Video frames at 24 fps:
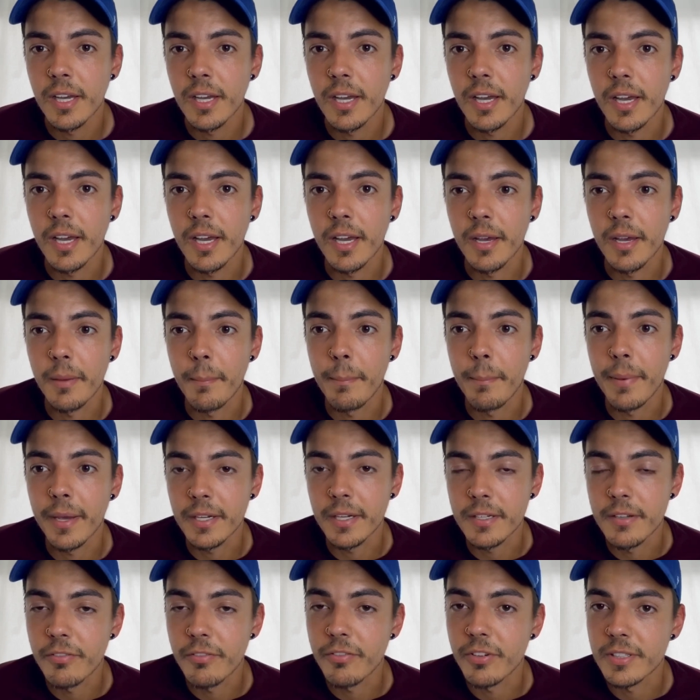a big
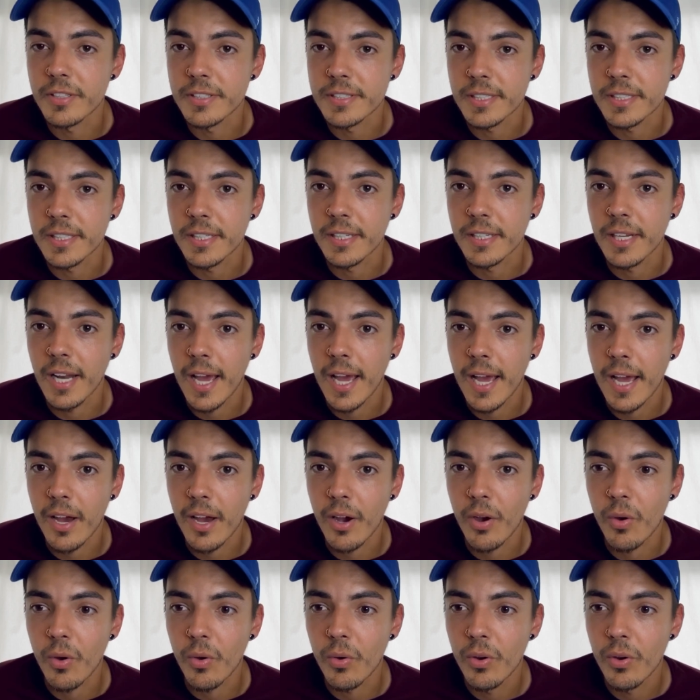difference in
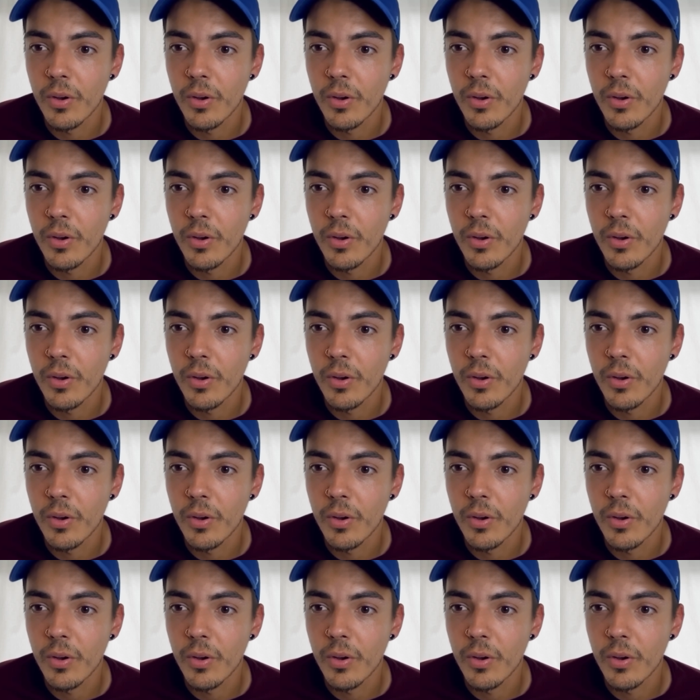how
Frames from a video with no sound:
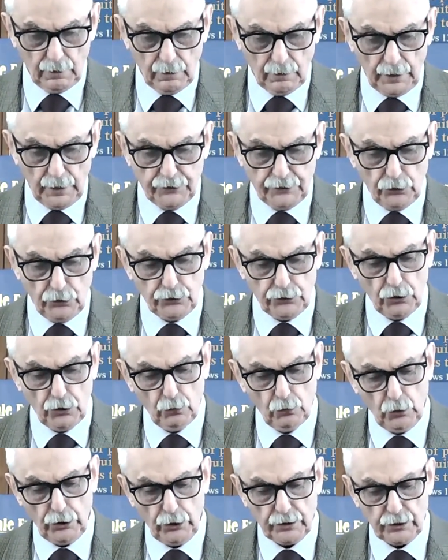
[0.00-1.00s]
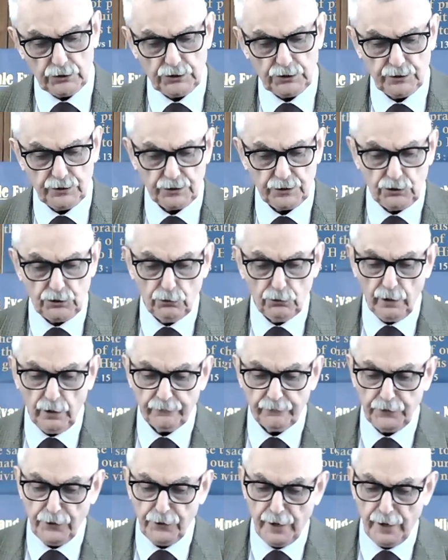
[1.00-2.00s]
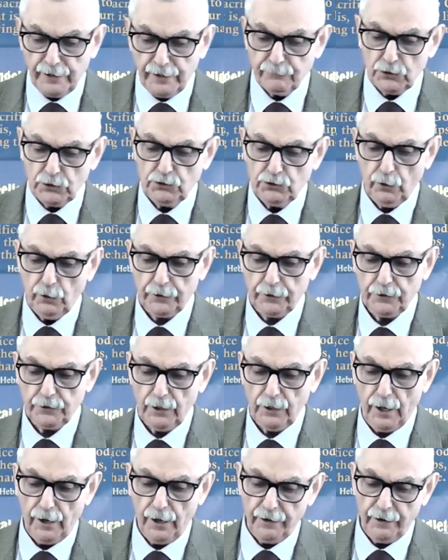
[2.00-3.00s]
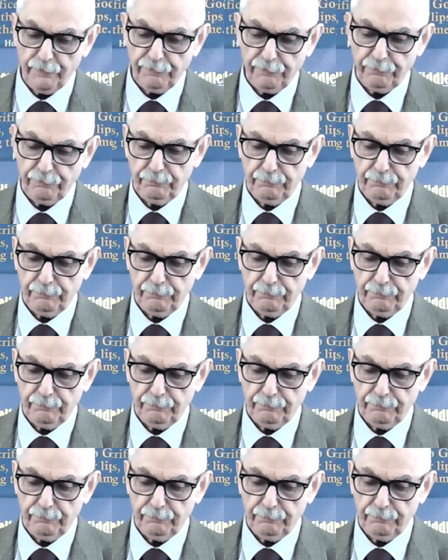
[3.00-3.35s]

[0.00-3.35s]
I know your works, that you have a name that you are alive,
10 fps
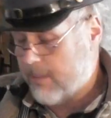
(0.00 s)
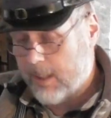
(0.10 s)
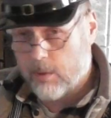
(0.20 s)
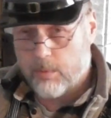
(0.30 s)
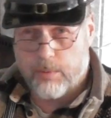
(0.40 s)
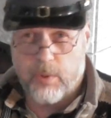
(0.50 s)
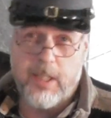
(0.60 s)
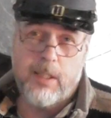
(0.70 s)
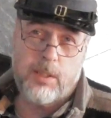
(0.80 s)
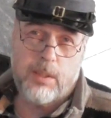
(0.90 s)
video for
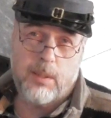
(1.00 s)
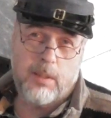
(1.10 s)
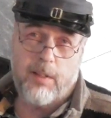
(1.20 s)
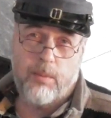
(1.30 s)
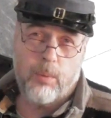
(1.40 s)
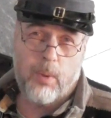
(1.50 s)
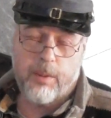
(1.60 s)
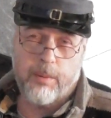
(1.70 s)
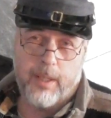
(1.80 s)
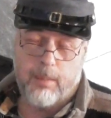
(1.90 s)
each and every
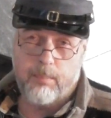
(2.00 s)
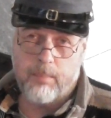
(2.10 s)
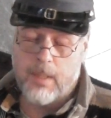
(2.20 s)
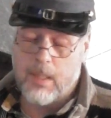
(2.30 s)
one of them,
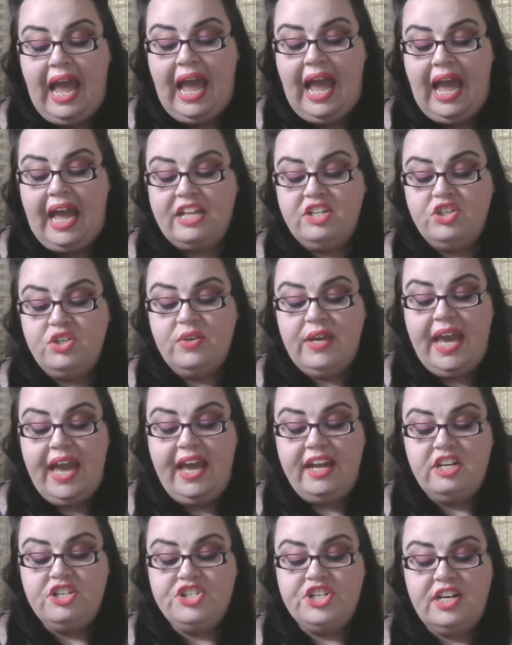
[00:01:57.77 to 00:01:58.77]
and you
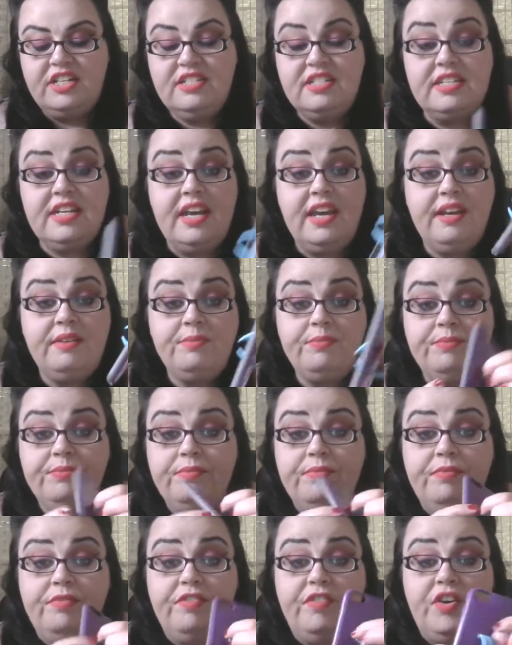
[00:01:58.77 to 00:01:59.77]
can adjust it
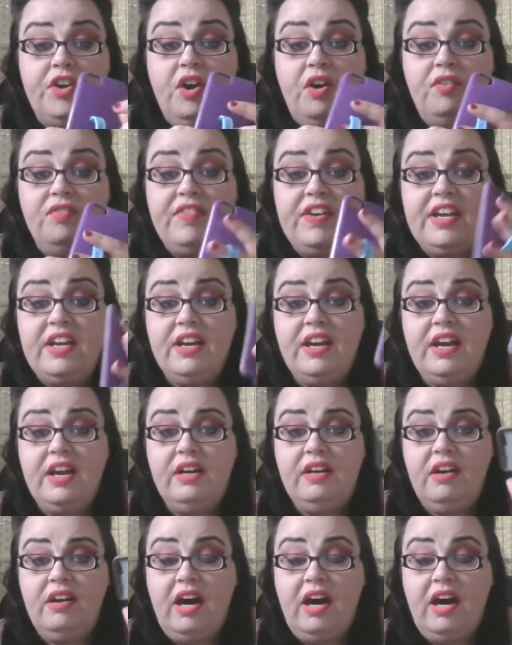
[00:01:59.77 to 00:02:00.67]
for your finger.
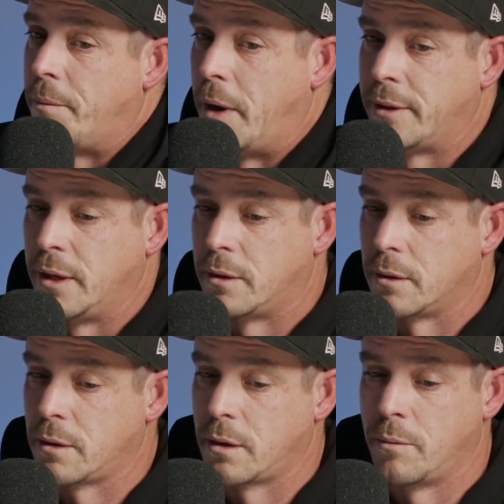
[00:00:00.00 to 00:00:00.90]
I think
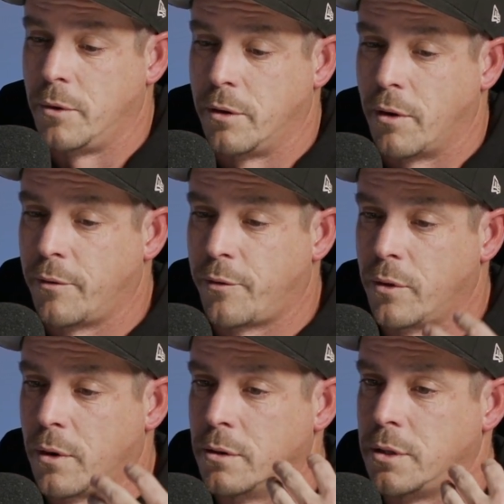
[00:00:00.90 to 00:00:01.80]
I'm really grateful
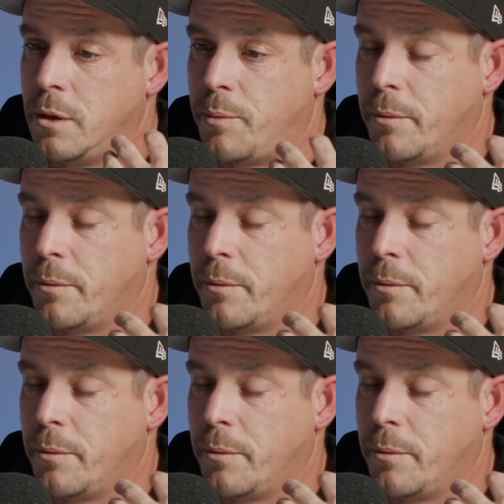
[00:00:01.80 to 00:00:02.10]
that Aussie hip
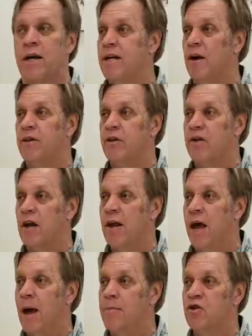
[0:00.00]
I doubt that's
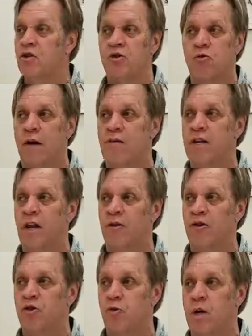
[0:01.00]
gonna happen just driving
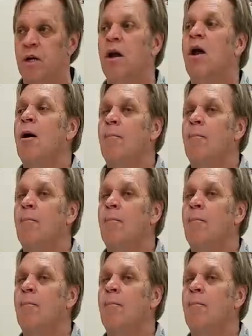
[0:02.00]
down the street.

──────────

# What is expected:
Repeat the material above exactly. Leave every picture out of it.

# Result:
Video frames at 24 fps:
a big
difference in
how
Frames from a video with no sound:
[0.00-1.00s]
[1.00-2.00s]
[2.00-3.00s]
[3.00-3.35s]

[0.00-3.35s]
I know your works, that you have a name that you are alive,
10 fps
(0.00 s)
(0.10 s)
(0.20 s)
(0.30 s)
(0.40 s)
(0.50 s)
(0.60 s)
(0.70 s)
(0.80 s)
(0.90 s)
video for
(1.00 s)
(1.10 s)
(1.20 s)
(1.30 s)
(1.40 s)
(1.50 s)
(1.60 s)
(1.70 s)
(1.80 s)
(1.90 s)
each and every
(2.00 s)
(2.10 s)
(2.20 s)
(2.30 s)
one of them,
[00:01:57.77 to 00:01:58.77]
and you
[00:01:58.77 to 00:01:59.77]
can adjust it
[00:01:59.77 to 00:02:00.67]
for your finger.
[00:00:00.00 to 00:00:00.90]
I think
[00:00:00.90 to 00:00:01.80]
I'm really grateful
[00:00:01.80 to 00:00:02.10]
that Aussie hip
[0:00.00]
I doubt that's
[0:01.00]
gonna happen just driving
[0:02.00]
down the street.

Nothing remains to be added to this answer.